Die Einheitselektronik ermöglicht momentan keine Spitzenergebnisse © FGlaenzel

Nach dem furiosen Testwinter und den Katar-Trainings war Aleix Espargaro ein Kandidat für die Top 3, zuletzt blieb er aber im Verfolgerfeld unauffällig

Forward-Pilot Aleix Espargaro setzte sich mit Spitzenzeiten bei den Wintertests und Trainingsbestzeiten beim Saisonauftakt in Katar stark in Szene und wurde vor dem ersten Rennen als ernste Bedrohung für die Spitzenfahrer angesehen. Doch zuletzt tat sich der Spanier schwer, mit seiner Open-Yamaha an der Spitze Impulse zu setzen. Nach den vier ersten Saisonrennen ist Espargaro WM-Siebter.
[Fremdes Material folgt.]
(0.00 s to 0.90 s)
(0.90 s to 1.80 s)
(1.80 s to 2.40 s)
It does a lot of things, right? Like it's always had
"Es ist nicht nur der Top-Speed und die Beschleunigung sondern auch die Elektronik", begründet er die jüngsten Ergebnisse. "Ich weiß, dass wir auf einigen Strecken nah dran sein können, doch es wird schwierig, den Sprung aufs Podium zu schaffen", wird er von 'Crash.net' zitiert. "Wir sollten momentan nicht ans Podium denken, weil wir nicht die gleiche Elektronik haben wie die Factory-Fahrer und ich viel herumrutsche."
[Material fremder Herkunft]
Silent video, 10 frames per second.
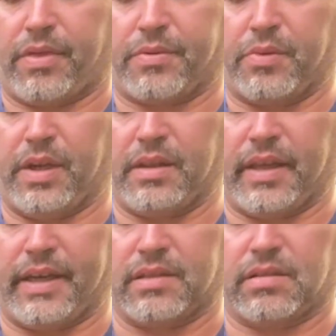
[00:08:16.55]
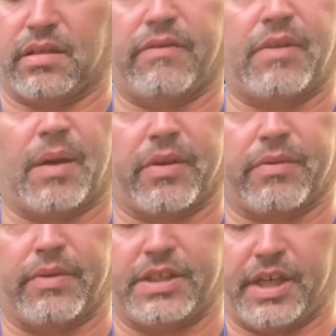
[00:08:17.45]
3 links of number
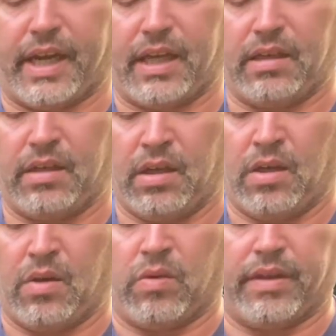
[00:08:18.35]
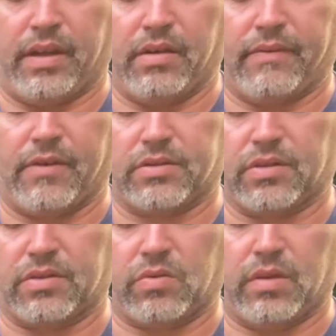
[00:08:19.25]
3 chain with a universal
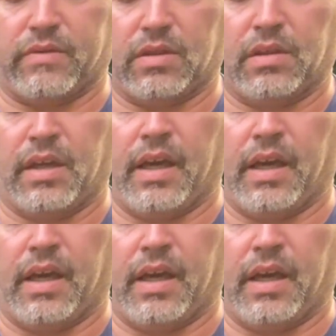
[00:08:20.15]
swivel,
"Le Mans ist ein sehr guter Kurs für mich, weil ich es mag, hart zu bremsen und in die Kurven hineinzubremsen. Es gibt viele Kurven, wo man das macht. Dem Motorrad liegt das weniger. Ich denke, die Ducati und die Honda sind diesbezüglich stärker. Doch wir sind besser, wenn man die Bremse löst. Wir können höhere Kurvengeschwindigkeiten fahren", analysiert Espargaro vor dem fünften Saisonlauf.